Commission Sales Employees: Two Common Errors to Avoid
In the course of practice, we have repeatedly seen employers make two fundamental mistakes when it comes to provision of commission pay: 1) not properly providing for vacation pay in the calculation of commission payments; and 2) failing to ensure commission payments comply with minimum wage requirements. While employer errors of this kind may be innocent or unintentional, significant financial liability can accrue as a result.
Vacation pay and deductions from commission earnings
In Ontario, provincially-regulated workers subject to the terms of the Employment Standards Act (ESA) are entitled to receive vacation pay at a minimum of four (4) percent of their gross wages. Federally-regulated employees subject to the Canada Labour Code (CLC) are owed four (4) percent of gross wages, with that amount increasing to six (6) percent after six consecutive years of service.
Some employers may elect to tell their employees that “your commissions will include any owed vacation pay” and try to leave it at this. Here is one such clause from an employment contract recently litigated in Ontario:
You will be paid commission at a rate set out in Schedule B (Commissions). This amount includes statutory amounts for vacation/holiday pay as well as statutory pay.
In the case from which this provision stems, Kinch v. Dufferin Communications Inc. c.o.b. as Evanov Radio Group, a former commission sales employee of a radio group claimed unpaid vacation pay for a six year period. This amounted to a sum of $35,396.02.
When challenged before the Court, the employer was not able to demonstrate that:
1. It had ever made vacation pay calculations over the relevant time period;
2. It had issued pay stubs and T4 documents listing any amounts related to vacation pay; or
3. Any adjustments to commission entitlements were made over the course of the employee’s tenure, despite having moved during that time from a minimum vacation pay of four to six percent.

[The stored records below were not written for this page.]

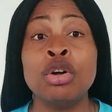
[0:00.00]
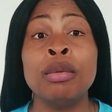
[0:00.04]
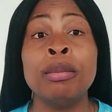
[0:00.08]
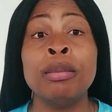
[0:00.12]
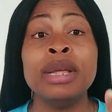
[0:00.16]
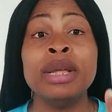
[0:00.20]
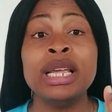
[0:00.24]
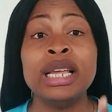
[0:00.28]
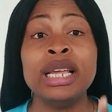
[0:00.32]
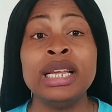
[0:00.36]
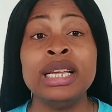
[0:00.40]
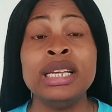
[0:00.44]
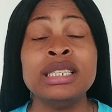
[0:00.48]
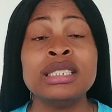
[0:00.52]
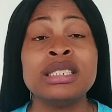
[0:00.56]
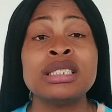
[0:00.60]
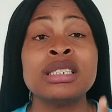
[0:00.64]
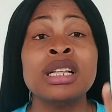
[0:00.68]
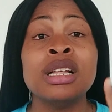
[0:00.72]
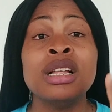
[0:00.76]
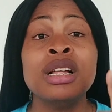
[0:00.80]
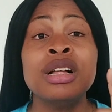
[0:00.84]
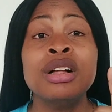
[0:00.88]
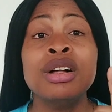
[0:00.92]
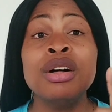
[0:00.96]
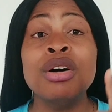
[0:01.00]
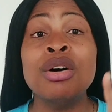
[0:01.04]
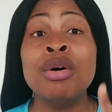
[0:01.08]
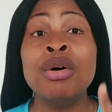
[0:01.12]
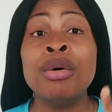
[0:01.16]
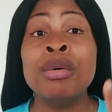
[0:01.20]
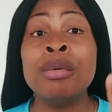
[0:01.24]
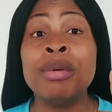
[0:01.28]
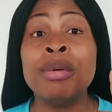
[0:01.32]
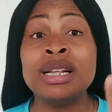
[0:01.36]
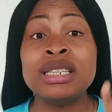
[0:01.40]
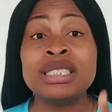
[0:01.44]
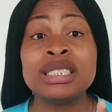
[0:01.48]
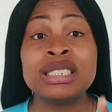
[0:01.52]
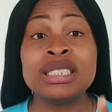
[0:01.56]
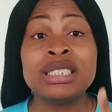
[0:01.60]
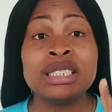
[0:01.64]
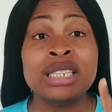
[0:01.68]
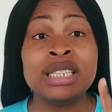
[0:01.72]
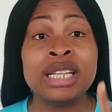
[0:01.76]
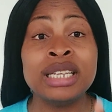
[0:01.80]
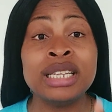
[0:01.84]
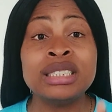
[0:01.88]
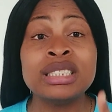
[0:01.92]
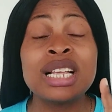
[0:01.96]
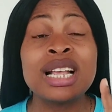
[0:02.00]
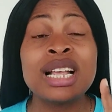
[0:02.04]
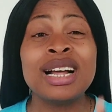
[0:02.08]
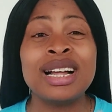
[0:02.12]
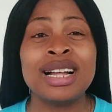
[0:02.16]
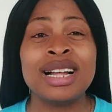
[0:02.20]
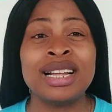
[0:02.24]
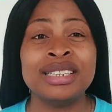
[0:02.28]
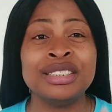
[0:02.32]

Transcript: is a resident card.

As can be seen from the above, a lack of records and clear communication as to the application of vacation pay was fatal to the employer’s defence. Without such information, an employer cannot establish what, if any, percentage of commission payments were ostensibly allocated to vacation pay.

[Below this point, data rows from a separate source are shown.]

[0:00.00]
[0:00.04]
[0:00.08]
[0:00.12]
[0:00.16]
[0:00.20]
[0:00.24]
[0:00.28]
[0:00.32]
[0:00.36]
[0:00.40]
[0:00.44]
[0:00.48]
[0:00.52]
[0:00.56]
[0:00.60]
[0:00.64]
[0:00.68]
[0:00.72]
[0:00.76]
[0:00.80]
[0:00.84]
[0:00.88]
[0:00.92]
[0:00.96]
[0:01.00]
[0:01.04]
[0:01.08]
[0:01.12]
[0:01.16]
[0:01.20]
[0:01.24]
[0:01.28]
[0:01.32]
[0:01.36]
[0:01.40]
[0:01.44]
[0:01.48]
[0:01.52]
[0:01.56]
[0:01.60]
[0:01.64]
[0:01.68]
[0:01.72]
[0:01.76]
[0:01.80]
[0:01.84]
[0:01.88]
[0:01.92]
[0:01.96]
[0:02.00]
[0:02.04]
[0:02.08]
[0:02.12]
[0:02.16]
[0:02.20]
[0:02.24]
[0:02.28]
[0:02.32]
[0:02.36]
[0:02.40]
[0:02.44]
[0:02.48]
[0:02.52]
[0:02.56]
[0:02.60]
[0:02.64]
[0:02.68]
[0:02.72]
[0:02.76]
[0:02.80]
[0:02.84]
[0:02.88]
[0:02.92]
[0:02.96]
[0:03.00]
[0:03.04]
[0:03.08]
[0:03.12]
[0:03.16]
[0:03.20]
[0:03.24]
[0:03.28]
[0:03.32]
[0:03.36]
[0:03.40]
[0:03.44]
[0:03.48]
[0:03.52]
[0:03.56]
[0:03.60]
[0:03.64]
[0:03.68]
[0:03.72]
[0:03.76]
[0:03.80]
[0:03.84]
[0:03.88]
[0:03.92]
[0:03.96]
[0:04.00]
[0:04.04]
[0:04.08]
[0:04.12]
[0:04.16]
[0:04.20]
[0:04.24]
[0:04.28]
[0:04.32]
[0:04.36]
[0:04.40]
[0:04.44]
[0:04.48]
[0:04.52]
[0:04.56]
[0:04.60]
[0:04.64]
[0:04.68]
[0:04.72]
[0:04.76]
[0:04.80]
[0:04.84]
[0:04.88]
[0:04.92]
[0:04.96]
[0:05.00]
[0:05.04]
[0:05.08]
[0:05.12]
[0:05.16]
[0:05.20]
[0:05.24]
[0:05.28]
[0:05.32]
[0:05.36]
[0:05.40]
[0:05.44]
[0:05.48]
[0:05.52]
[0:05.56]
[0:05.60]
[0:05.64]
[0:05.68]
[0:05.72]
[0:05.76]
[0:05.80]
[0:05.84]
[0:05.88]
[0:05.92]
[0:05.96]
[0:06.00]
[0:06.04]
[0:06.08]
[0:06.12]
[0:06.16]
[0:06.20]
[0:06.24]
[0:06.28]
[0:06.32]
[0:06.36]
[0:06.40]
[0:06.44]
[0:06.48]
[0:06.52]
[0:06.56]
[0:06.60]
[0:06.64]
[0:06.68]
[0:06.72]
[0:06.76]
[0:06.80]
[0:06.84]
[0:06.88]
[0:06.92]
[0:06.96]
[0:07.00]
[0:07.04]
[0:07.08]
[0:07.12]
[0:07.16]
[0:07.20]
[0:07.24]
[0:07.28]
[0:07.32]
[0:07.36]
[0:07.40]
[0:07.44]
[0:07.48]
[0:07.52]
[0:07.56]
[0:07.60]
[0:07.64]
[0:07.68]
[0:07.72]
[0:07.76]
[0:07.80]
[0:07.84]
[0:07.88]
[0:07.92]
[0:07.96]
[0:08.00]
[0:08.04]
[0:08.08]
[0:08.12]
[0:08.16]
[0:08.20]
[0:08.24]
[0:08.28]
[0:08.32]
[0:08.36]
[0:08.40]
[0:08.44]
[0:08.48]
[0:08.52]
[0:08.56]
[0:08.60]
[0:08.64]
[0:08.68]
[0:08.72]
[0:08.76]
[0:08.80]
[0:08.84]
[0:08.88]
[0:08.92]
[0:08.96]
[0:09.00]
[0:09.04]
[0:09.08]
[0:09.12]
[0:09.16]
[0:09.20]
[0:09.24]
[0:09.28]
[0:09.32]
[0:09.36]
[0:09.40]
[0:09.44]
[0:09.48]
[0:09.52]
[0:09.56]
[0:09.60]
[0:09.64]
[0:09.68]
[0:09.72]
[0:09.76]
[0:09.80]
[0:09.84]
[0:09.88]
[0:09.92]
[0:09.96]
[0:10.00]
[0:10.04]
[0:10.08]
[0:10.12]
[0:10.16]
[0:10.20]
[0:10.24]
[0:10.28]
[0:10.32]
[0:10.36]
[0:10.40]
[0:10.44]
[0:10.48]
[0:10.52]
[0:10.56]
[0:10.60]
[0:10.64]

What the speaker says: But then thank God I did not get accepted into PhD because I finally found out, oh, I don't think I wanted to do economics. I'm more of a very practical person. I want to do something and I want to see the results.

The Court also provided this helpful guidance for employers as to the test it will impose regarding allegations of insufficient vacation pay:
[A]n employer who seeks to satisfy its obligations to pay vacation pay by taking that pay out of commission sales must, at a minimum, demonstrate that the employee is aware of her vacation pay entitlements under the CLC and, that by agreeing to such an arrangement, she is receiving a benefit that is either equal to or greater than those entitlements.

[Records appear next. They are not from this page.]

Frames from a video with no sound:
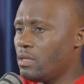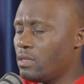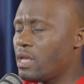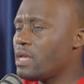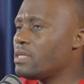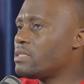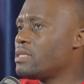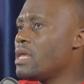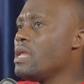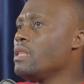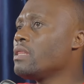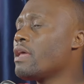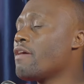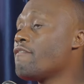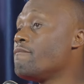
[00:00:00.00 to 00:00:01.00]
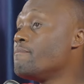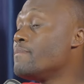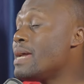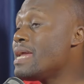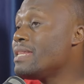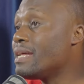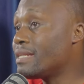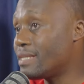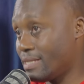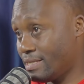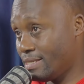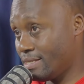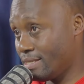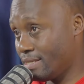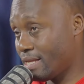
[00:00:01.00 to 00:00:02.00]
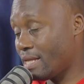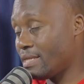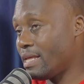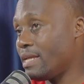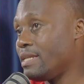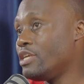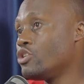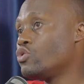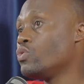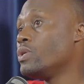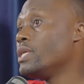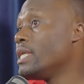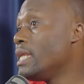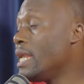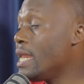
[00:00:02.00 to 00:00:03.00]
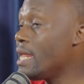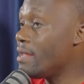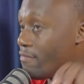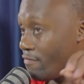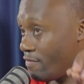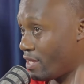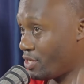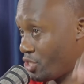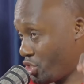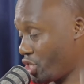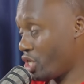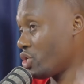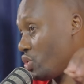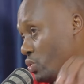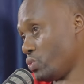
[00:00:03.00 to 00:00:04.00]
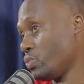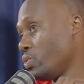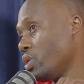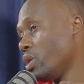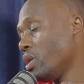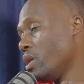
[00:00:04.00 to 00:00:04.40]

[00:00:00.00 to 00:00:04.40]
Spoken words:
they're saying they have made a decision that they need to leave the GNU,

Minimum wage and commission payments
Commission payments are, by their very definition, variable. They seek to incentivize hard work by the recipient through sharing in the profits (and hardships) of the business. Yet there are limits in terms of how much pain an employee must bear as a result of poor sales.
Most workers in Ontario are afforded the protection of the minimum wage. This protection applies just as equally for qualifying employees compensated on a commission basis.
If a commission based employee’s wages for a pay period are less than what they would have earned had their recorded hours of work been remunerated at the relevant minimum wage, employers are obliged to top-up earnings to meet this minimum standard.
The Ministry of Labour provides a helpful example of how this process works:
Luba works on commission and has a weekly pay period. One week, she was paid $150 in commission and worked 25 hours. The minimum wage applicable to Luba is $11.25 an hour. The minimum wage ($11.25) multiplied by the number of hours worked in the pay period (25) is $281.25. Luba is owed the difference between her commission pay ($150) and the required minimum wage ($281.25). Luba’s employer owes her $131.25.
Employers must take care with their commission sales employees to regularly monitor hours of work and reconcile these with commission earnings per pay period. Furthermore, it is not permissible to offset pay from one period to another. For example, if a worker earned $4,000.00 commission in a month for an employer with a monthly pay period, but nothing in the next, the worker would still be owed minimum wage in the second month.
Commission pay provides a useful and flexible means of employee compensation. Just be sure to implement with care.